Is face cream something people have really tried to get you to sell? Because you do not look 48. I had to look that up. I didn’t believe it.
Yes. The face cream has come up. That was part of the soft-scripted reality project that I was contemplating. It was about those things, all the offers I get — men’s face cream, vitamin products — the man-child freak of nature that I am. [Laughs] I threw all that stuff in the video. There’s another scene that was cut where I’m calling this guy asking to buy some blow for Ralph Macchio and he just laughs uncontrollably.
Would you do that show now, if a network bit?
If I could make it like this, semi-scripted, yes. Because that’s what Curb Your Enthusiasm is. In a way, although Modern Family is certainly not soft-scripted, it has the feeling that it is, and I love that kind of comedy. With Larry Sanders and Malcolm in the Middle, Todd Holland was one of the pioneers in directing that style. We’ll see. Anything in Hollywood that lasts more than 15 minutes — and this is already going on its second day — is like huge. [Laughs] Unless you’re Brad Pitt or Julia Roberts, that’s pretty much the way it is. You grab it, enjoy it, and celebrate all the baby steps.

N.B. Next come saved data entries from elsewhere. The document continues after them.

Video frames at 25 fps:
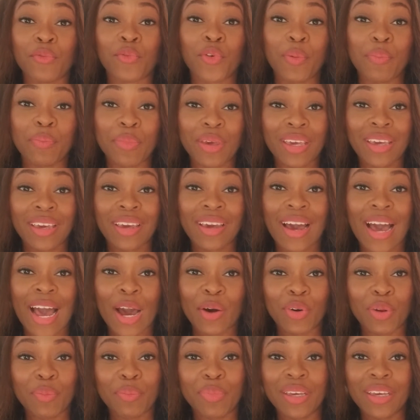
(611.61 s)
for me,
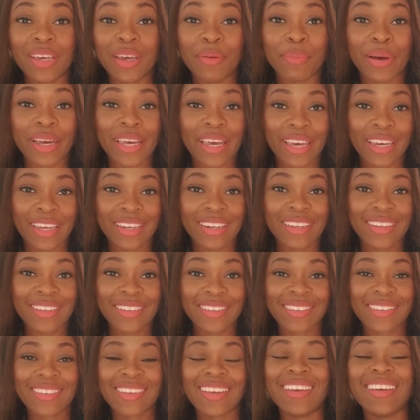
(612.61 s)
I would be in my
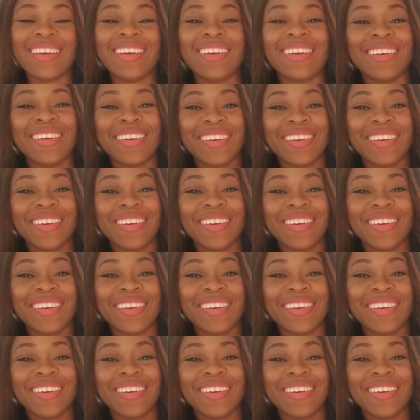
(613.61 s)
80s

Anything on the horizon now?
I did an episode of Law & Order: Criminal Intent with Jeff Goldblum, which was fun because I’ve known him for years. That airs June 15. I play a breeder of pit bulls. Fortunately, I only had to work with a couple of puppies. The mama was in the cage growling from around the corner. Most of the other stuff is behind-the-camera, which I don’t have up enough to broadcast. The rest of it is having the summer with my family. These years and summers go by fast. My daughter just graduated high school and is heading to college. My son’s 14, he graduates middle school tonight. My kids are watching [Wax On, F*ck Off] like crazy. My son comes up from downstairs in the house, “362,000 views!” I took my son to the premiere of the remake [Monday night]. His name is Daniel, so we figured Will Smith’s son, meet Daniel’s son. Will was great, and they treated me very, very well. Jaden signed the trophy that he wins in this current remake to me and gave it to me that night. My son has the trophy that I have from the original movie in his room.